[[ Supplied entries, beginning ]]

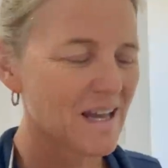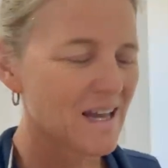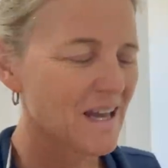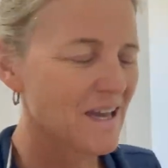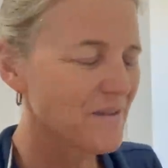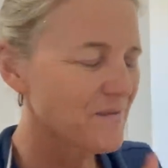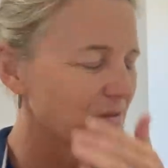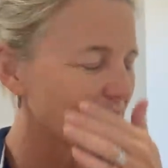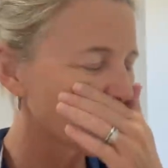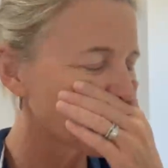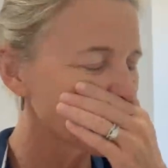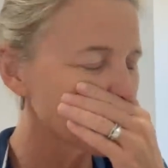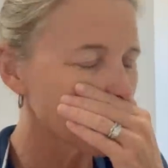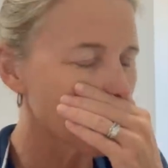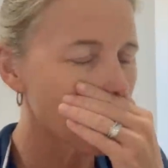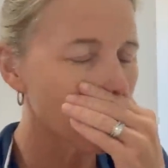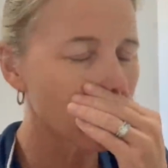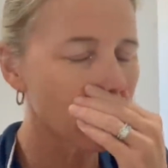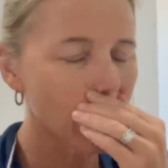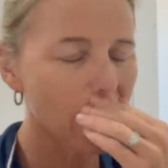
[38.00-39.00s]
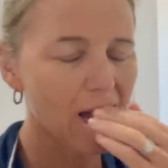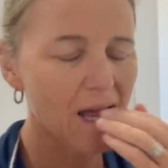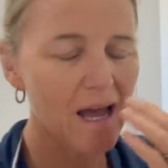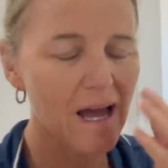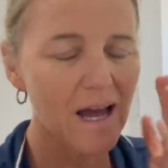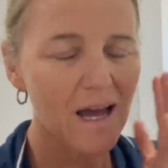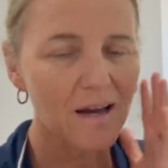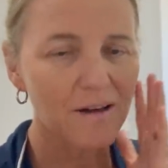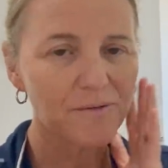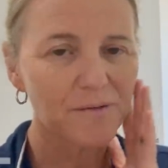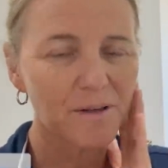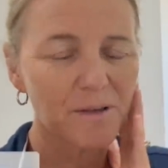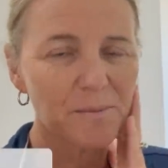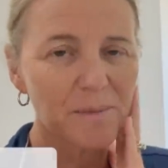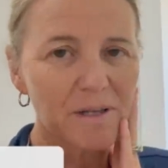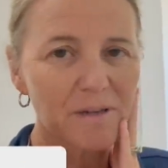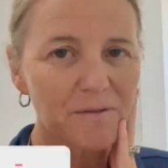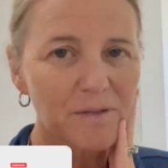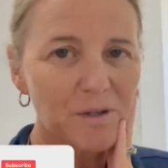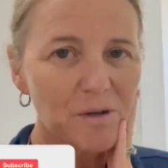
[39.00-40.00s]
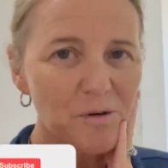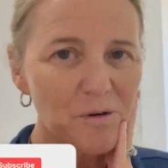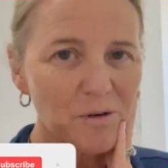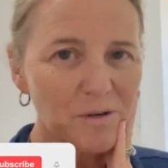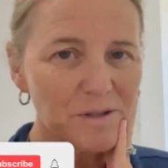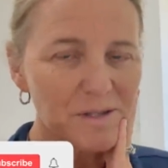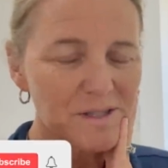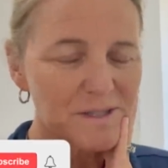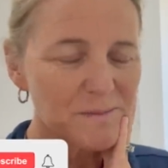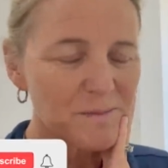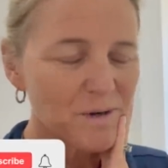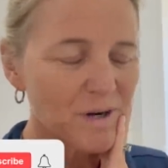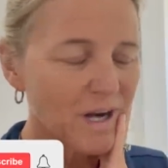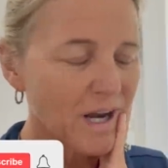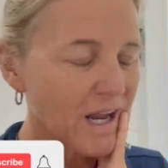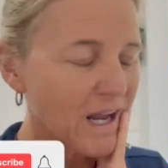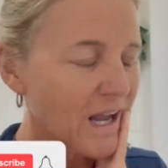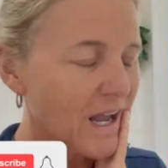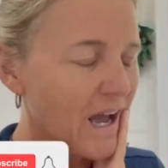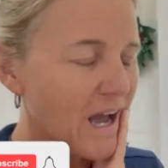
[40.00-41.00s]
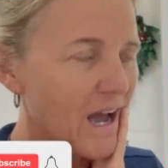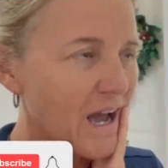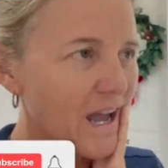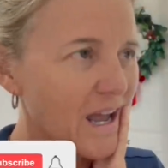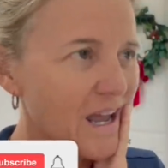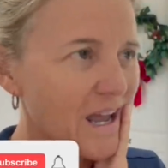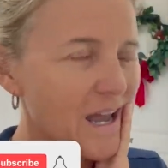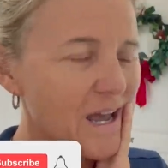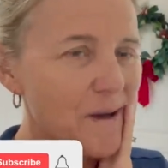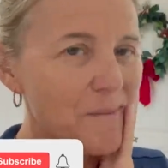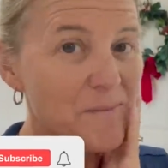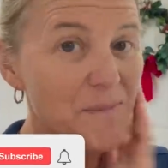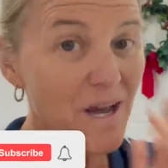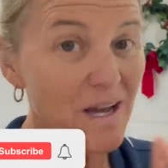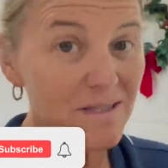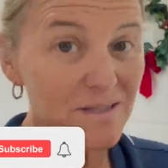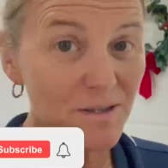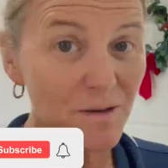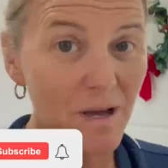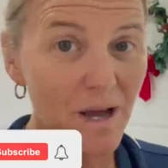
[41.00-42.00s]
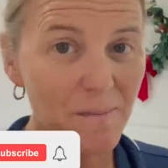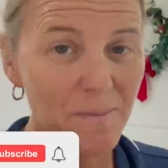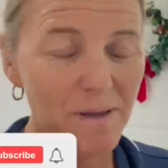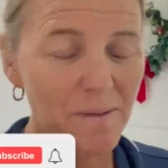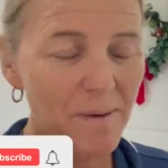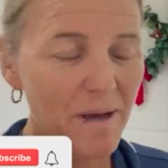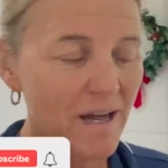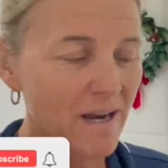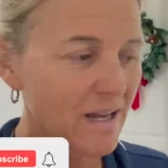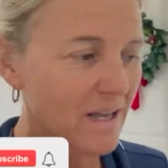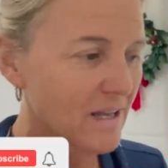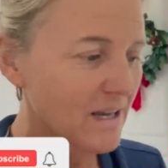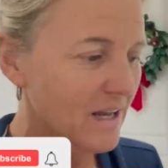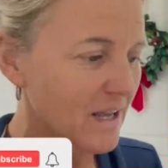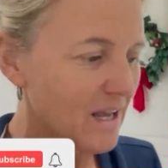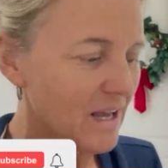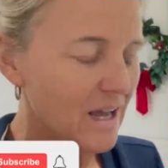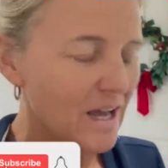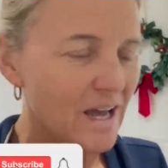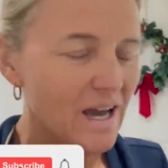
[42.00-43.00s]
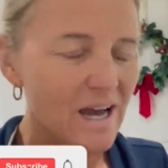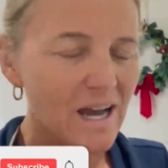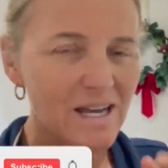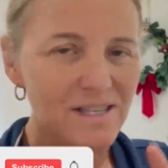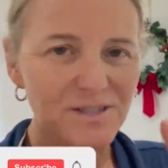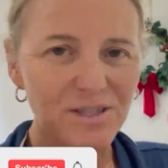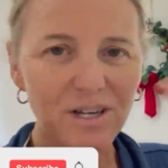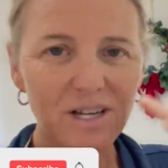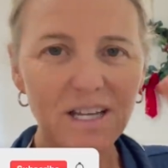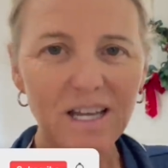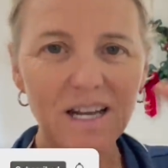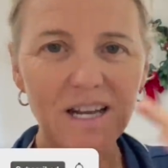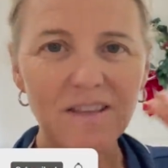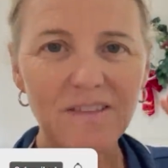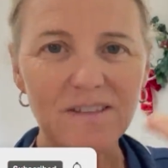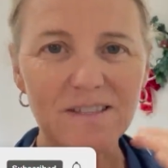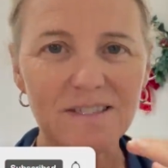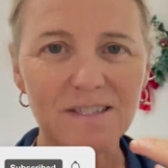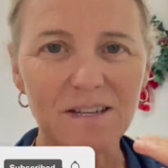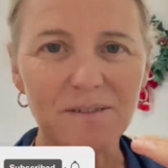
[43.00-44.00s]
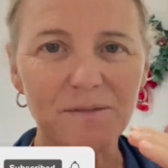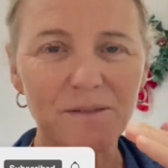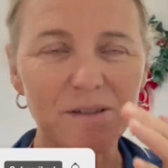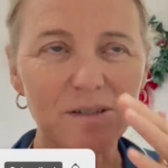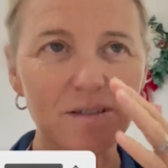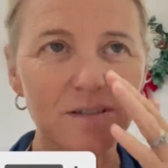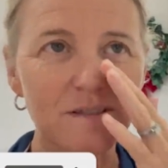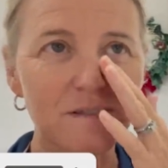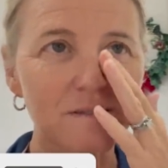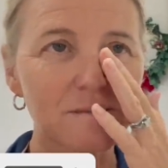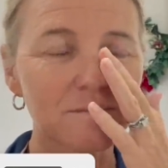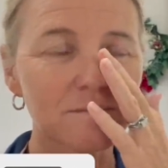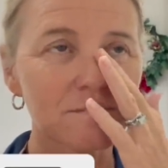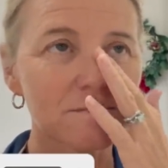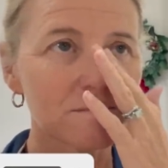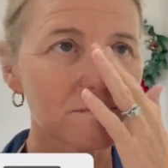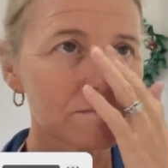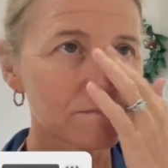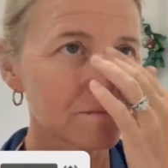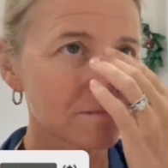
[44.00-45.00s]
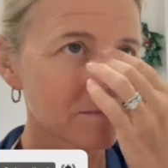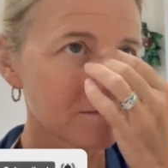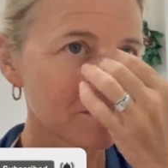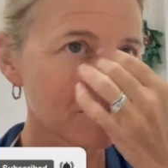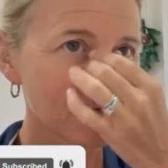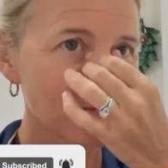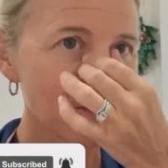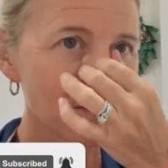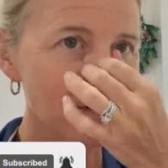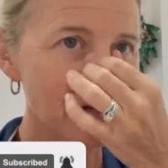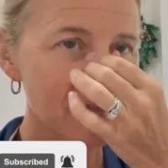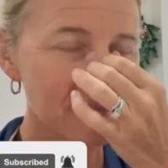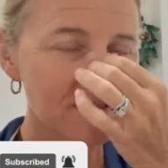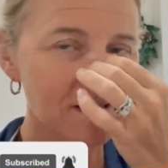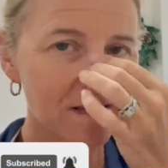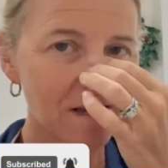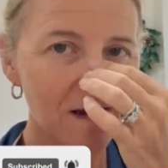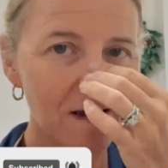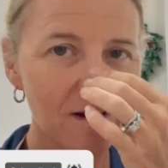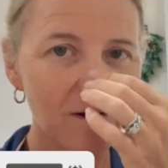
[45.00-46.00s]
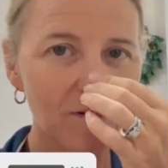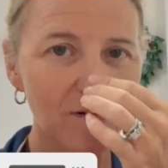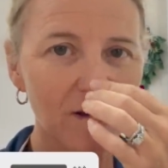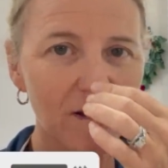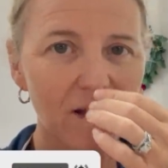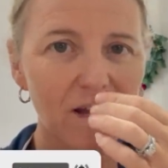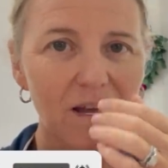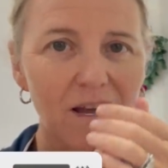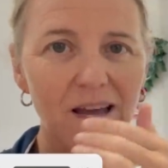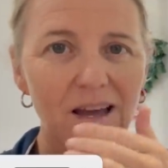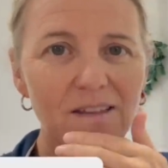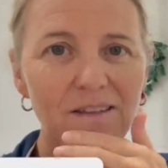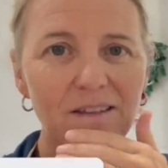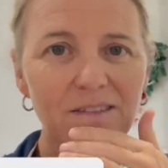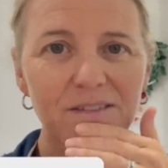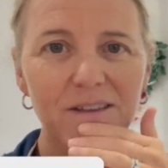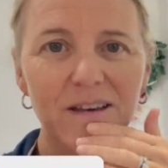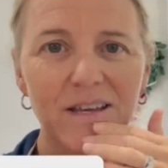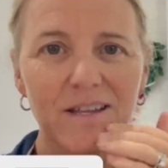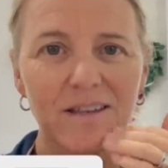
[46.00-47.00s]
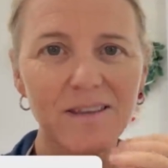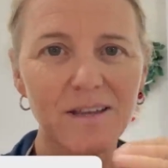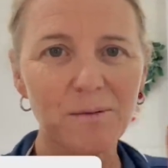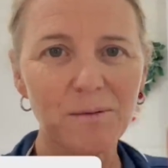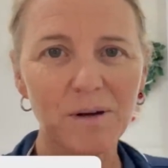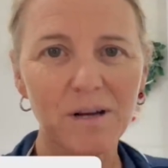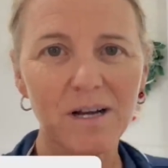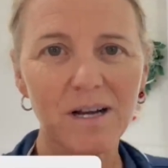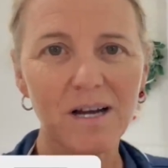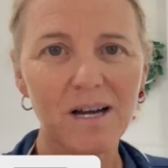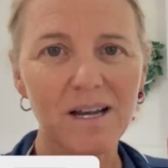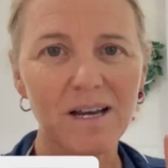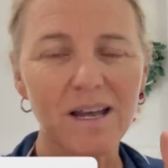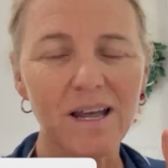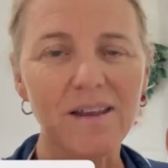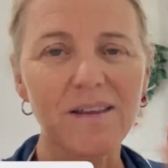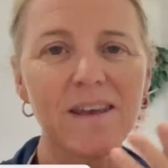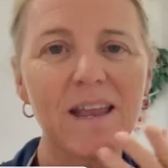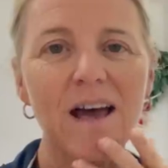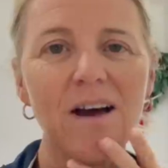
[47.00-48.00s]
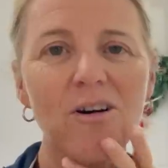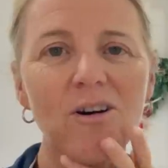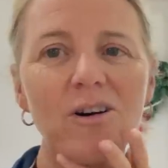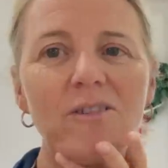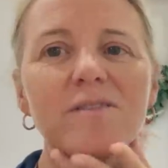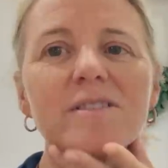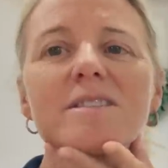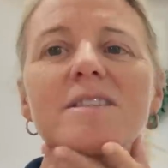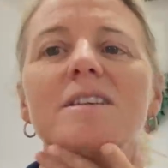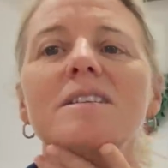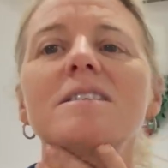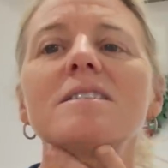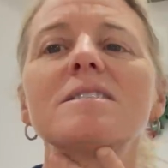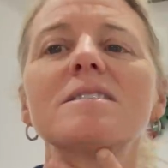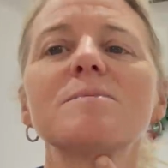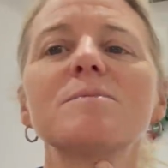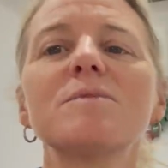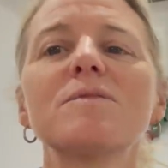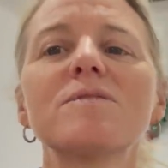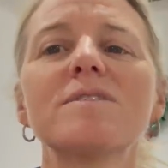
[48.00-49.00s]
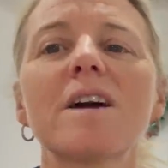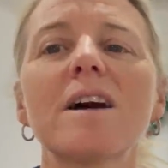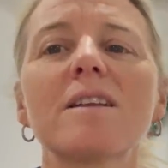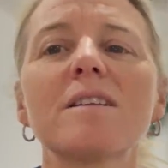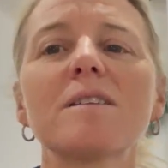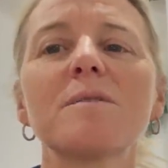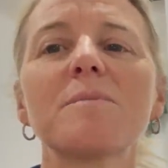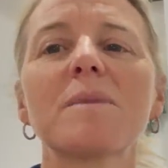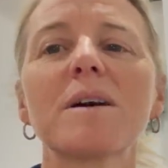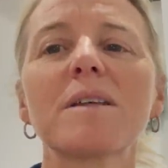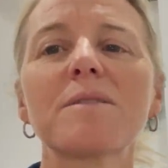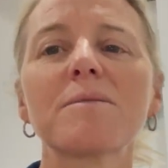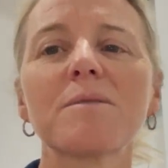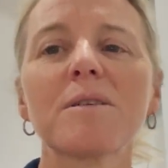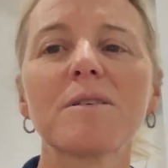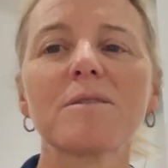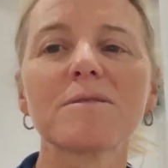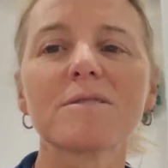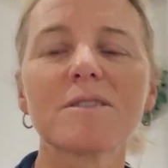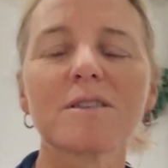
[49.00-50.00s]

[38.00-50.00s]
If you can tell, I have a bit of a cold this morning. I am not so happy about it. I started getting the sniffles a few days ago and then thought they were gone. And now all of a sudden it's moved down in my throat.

[[ Supplied entries, end ]]

» **Work instructions**
Return, exactly as they stand, the lines above from the one with "[40.00-41.00s]" to the one with "[49.00-50.00s]", omitting any pictures among them.

» **Written solution**
[40.00-41.00s]
[41.00-42.00s]
[42.00-43.00s]
[43.00-44.00s]
[44.00-45.00s]
[45.00-46.00s]
[46.00-47.00s]
[47.00-48.00s]
[48.00-49.00s]
[49.00-50.00s]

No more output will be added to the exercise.